ETL and Data Warehouse
Extract, transform, and load (ETL) is a process in data
warehousing that involves
* extracting data from outside sources,
* transforming it to fit business needs, and ultimately
* loading it into the data warehouse.
ETL is important, as it is the way data actually gets loaded into the
warehouse. This article assumes that data is always loaded into a data
warehouse, whereas the term ETL can in fact refer to a process that
loads any database.
Extract
The first part of an ETL process is to extract the data from the source
systems. Most data warehousing projects consolidate data from different
source systems. Each separate system may also use a different data
organization / format. Common data source formats are relational
databases and flat files, but may include non-relational database
structures such as IMS or other data structures such as VSAM or ISAM.

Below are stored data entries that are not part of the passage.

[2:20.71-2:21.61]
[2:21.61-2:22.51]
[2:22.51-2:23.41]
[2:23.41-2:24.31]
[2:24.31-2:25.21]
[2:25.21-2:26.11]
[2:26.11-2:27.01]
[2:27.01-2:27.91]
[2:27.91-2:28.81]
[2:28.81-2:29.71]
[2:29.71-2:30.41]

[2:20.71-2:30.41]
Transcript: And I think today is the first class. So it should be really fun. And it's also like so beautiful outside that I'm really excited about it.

Extraction converts the data into a format for transformation
processing.
Transform
The transform phase applies a series of rules or functions to the
extracted data to derive the data to be loaded. Some data sources will
require very little manipulation of data. However, in other cases any
combination of the following transformations types may be required:
* Selecting only certain columns to load (or if you prefer, null columns
not to load)
* Translating coded values (e.g. If the source system stores M for male
and F for female but the warehouse stores 1 for male and 2 for female)

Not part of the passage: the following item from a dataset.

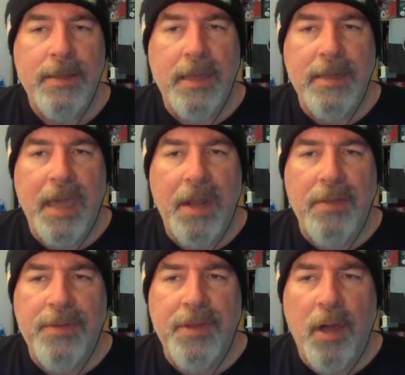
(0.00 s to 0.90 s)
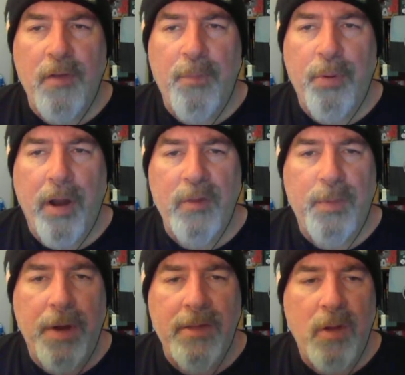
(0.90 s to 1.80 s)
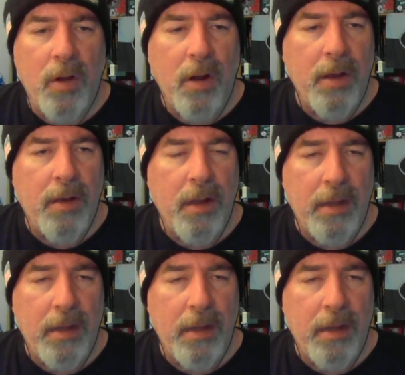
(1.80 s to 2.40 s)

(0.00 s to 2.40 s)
didn't get a ton of press, but I saw it on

* Encoding free-form values (e.g. Mapping "Male" and "M" and "Mr" onto
1)
* Deriving a new calculated value (e.g. sale_amount = qty * unit_price)
* Joining together data from multiple sources (e.g. lookup, merge, etc)
* Summarizing multiple rows of data (e.g. total sales for each region)
* Generating surrogate key values
* Transposing or pivotting (turning multiple columns into multiple rows
or vice versa)
Load
The load phase loads the data into the data warehouse. Depending on the
requirements of the organization, this process ranges widely. Some data
warehouses merely overwrite old information with new data. More complex
systems can maintain a history and audit trail of all changes to the
data.
ETL and Data Warehouse
Challenges
ETL processes can be quite complex, and significant operational problems can
occur with improperly designed ETL systems.
The range of data values or data quality in an operational system may be outside
the expectations of designers at the time validation and transformation rules
are specified. Data profiling of a source during data analysis is recommended to
identify the data conditions that will need to be managed by transform rules
specifications.
The scalability of an ETL system across the lifetime of its usage needs to be
established during analysis. This includes understanding the volumes of data
that will have to be processed within Service Level Agreements. The time
available to extract from source systems may change, which may mean the same
amount of data may have to be processed in less time. Some ETL systems have to
scale to process terabytes of data to update data warehouses with tens of
terabytes of data. Increasing volumes of data may require designs that can scale
from daily batch to intra-day micro-batch to integration with message queues for
continuous transformation and update.
Recent developments in ETL software has been the implementation of parallel
processing. This has enabled a number of methods to improve overall performance
of ETL processes when dealing with large volumes of data.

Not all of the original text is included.